───── DATA EXCERPTS ─────
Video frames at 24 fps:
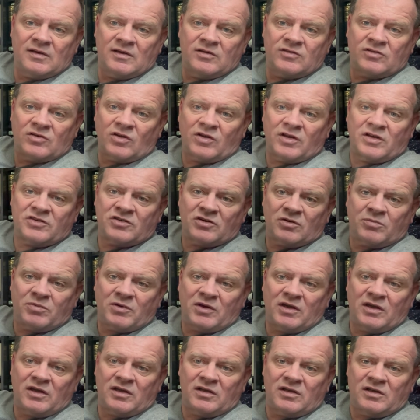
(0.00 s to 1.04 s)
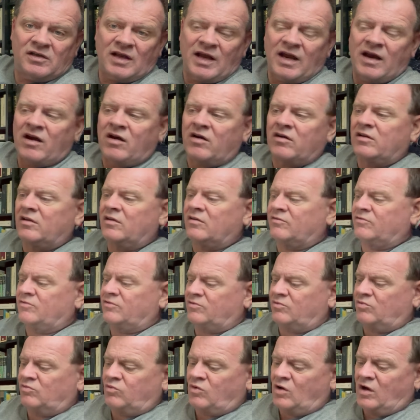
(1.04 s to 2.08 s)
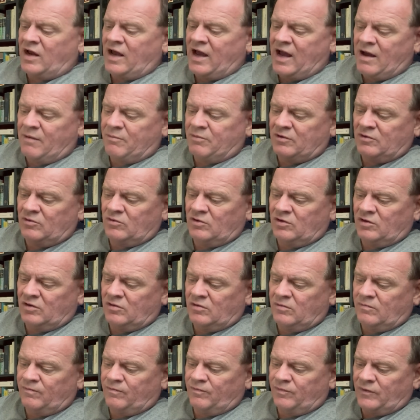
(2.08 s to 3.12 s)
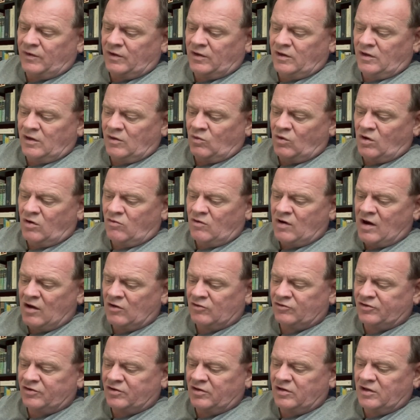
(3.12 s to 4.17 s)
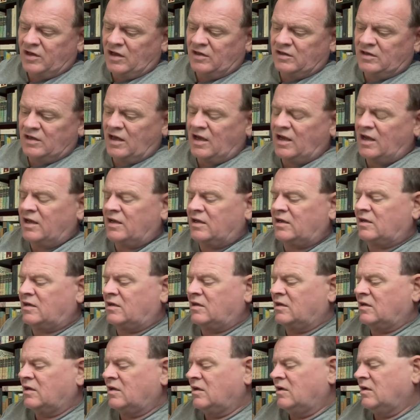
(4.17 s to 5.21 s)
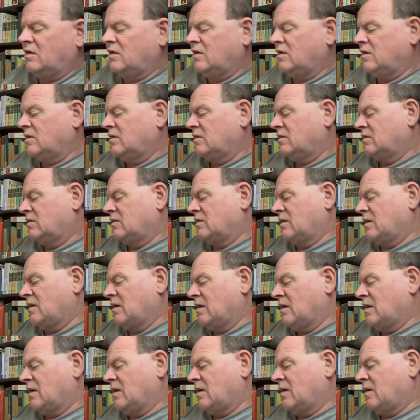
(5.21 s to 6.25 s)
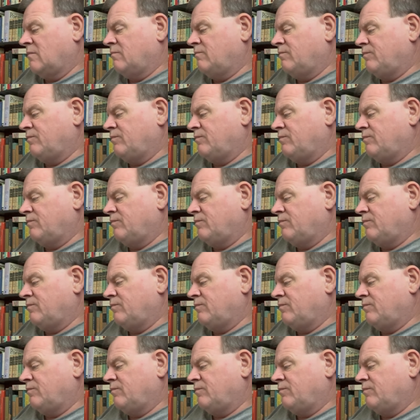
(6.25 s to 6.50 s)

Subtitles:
So this will be narratives, what happened to them, what routes did they take, how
─────
> **TASK DETAILS**
Please repeat exactly the lines from the one containing "(2.08 s to 3.12 s)" through the end of the entries, both included, omitting pictures.

> **RESPONSE BELOW**
(2.08 s to 3.12 s)
(3.12 s to 4.17 s)
(4.17 s to 5.21 s)
(5.21 s to 6.25 s)
(6.25 s to 6.50 s)

Subtitles:
So this will be narratives, what happened to them, what routes did they take, how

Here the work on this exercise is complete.